At the end of the evening program, at the campground, I presented my completed booklet to Ranger Brenna and received the last of my awards from Parks Canada, on this trip. I think their Xplorers program was very well done. I enjoyed each park’s activities as I travelled through Canada in July 2017. I look forward to a return visit to Canada and completing more of their programs.

Kootenay National Park – British Columbia, Canada


Kootenay National Park
British Columbia, Canada

Completed: July 2017

Senior Friendly

Tucked into the Rocky Mountains, not far from the ‘rock stars’ of Jasper and Banff National Parks is Kootenay. After spending a couple days dodging the crowds of those parks I thoroughly enjoyed exploring this park. Shortly after entering from the eastside we stop at the roadside monument where the Great Divide Trail crosses the main highway through the park. This is a continuation of the Continental Divide Trail which is the US portion of a trail that connects the southern border of New Mexico to the northern border of Montana, and into Canada. It rained most of the afternoon and into the evening, limiting the opportunity to take landscape photos.

This program is considered Senior Friendly, as no age levels are given. Only five*activities are required to become an Xplorer. The activities include; check it Out, Create Your Own, Go Investigate, Join In, Figure it Out, Take A Walk, Try it Out, Take A Look, Go Play, Use Your Senses, Take it Easy, Go Meet, and Remember.

Check it Out – Your Destinations: While visiting I was able to go to Marble Canyon, Continental Divide, Vermillion Crossing, Olive Lake and the Kootenay

Try it Out – Haven off the Highway: while exploring Olive Lake I counted 14 bird sounds, which I identified as Baried Thrush.
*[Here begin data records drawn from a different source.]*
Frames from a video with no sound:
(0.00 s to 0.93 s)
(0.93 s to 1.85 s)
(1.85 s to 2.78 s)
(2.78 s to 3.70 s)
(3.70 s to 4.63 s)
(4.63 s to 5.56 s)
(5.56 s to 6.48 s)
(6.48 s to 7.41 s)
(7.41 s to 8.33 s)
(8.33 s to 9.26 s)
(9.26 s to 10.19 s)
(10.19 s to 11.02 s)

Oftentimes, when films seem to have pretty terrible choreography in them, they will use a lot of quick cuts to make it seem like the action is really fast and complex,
Take A Look – Traveling Tracks: Matching six animals with their tracks.

Go Play- A Pathway to Paint: Using ochre (watercolor pencil) paint I ‘painted’ some animals seen in the park.

Use Your Senses – Natural Noise in the Park: Listing the natural and man-made sounds

Take it Easy – Natural Noises Word Scramble: From Tweet (wtete) to Growl, six animal sounds to unscramble

Remember -My Favourite Trip Tale: a short written memory about camping at Marble Canyon, experiencing an afternoon thunderstorm.

The next morning we enjoyed a delightful breakfast of fresh baked scones in the Kootenay Mountain Lodge at Vermillion Crossing before continuing west to Radium Hot Springs and the visitor center for the park. After reviewing my completed booklet the staff presented my with the dog-tag style award as a Parks Canada Xplorateurs. I guess I got the French language tag for this park.